Saved entries:
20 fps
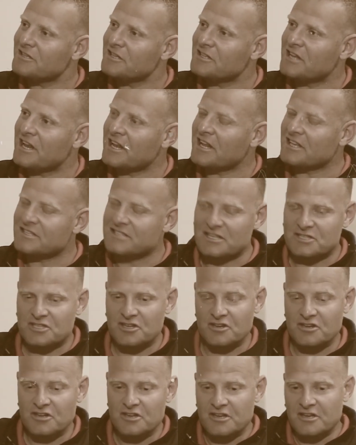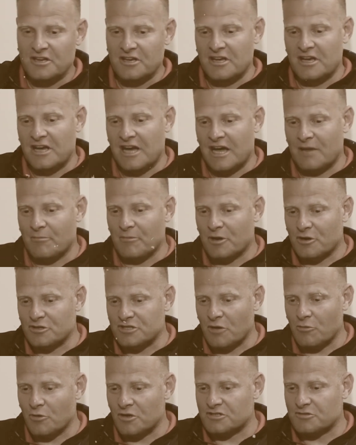the training session. And because
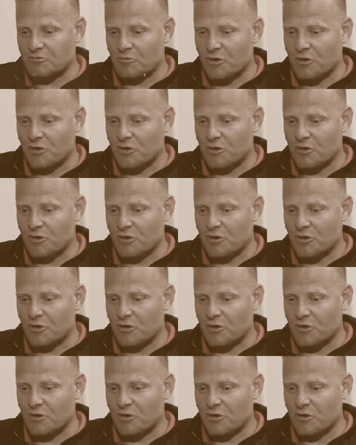I was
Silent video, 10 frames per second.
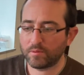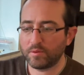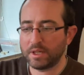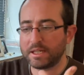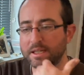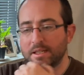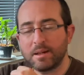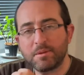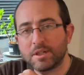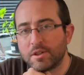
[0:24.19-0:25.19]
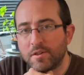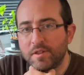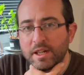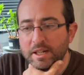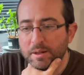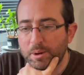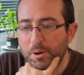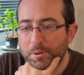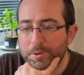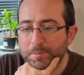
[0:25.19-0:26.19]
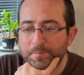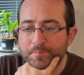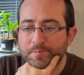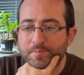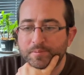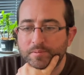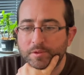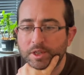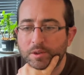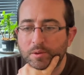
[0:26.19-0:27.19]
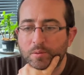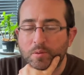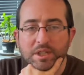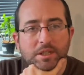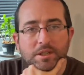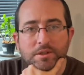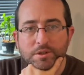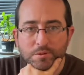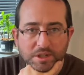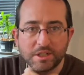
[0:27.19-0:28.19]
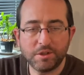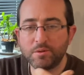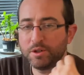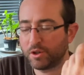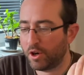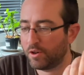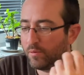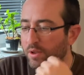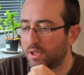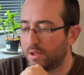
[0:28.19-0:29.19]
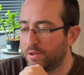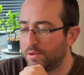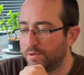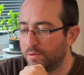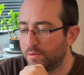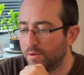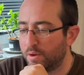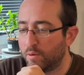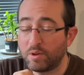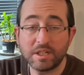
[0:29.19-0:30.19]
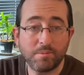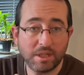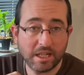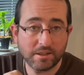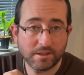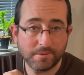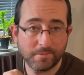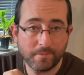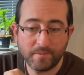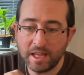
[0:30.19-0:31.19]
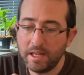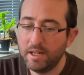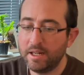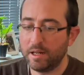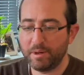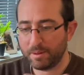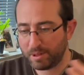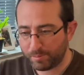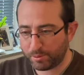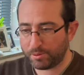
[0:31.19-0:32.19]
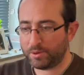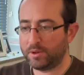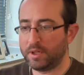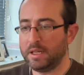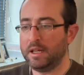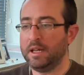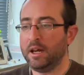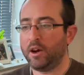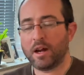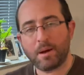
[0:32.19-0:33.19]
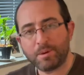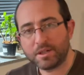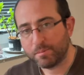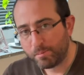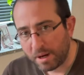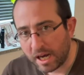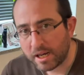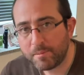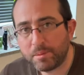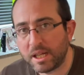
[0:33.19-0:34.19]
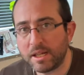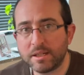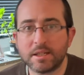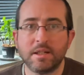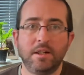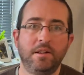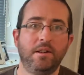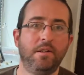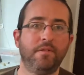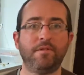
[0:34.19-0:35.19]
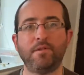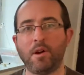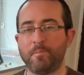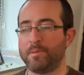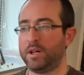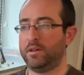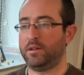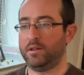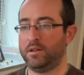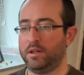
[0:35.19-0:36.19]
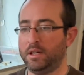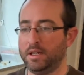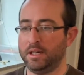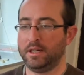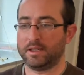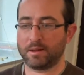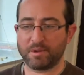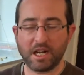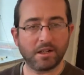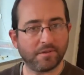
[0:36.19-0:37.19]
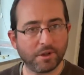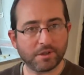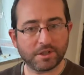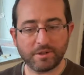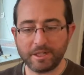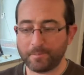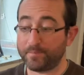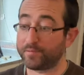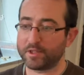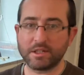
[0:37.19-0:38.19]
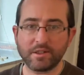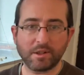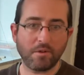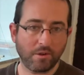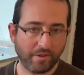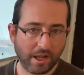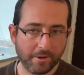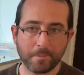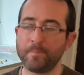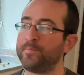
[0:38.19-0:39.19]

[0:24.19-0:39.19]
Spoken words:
it's the time to start thinking about what do you want to do in your garden? What do you want to plant? Now, many people are happy to buy plants from some kind of nursery. There's nothing wrong with that.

• **EXERCISE AIM**
All of the records above should be returned exactly, though the pictures should not.

• **WRITTEN ANSWER**
20 fps
the training session. And because
I was
Silent video, 10 frames per second.
[0:24.19-0:25.19]
[0:25.19-0:26.19]
[0:26.19-0:27.19]
[0:27.19-0:28.19]
[0:28.19-0:29.19]
[0:29.19-0:30.19]
[0:30.19-0:31.19]
[0:31.19-0:32.19]
[0:32.19-0:33.19]
[0:33.19-0:34.19]
[0:34.19-0:35.19]
[0:35.19-0:36.19]
[0:36.19-0:37.19]
[0:37.19-0:38.19]
[0:38.19-0:39.19]

[0:24.19-0:39.19]
Spoken words:
it's the time to start thinking about what do you want to do in your garden? What do you want to plant? Now, many people are happy to buy plants from some kind of nursery. There's nothing wrong with that.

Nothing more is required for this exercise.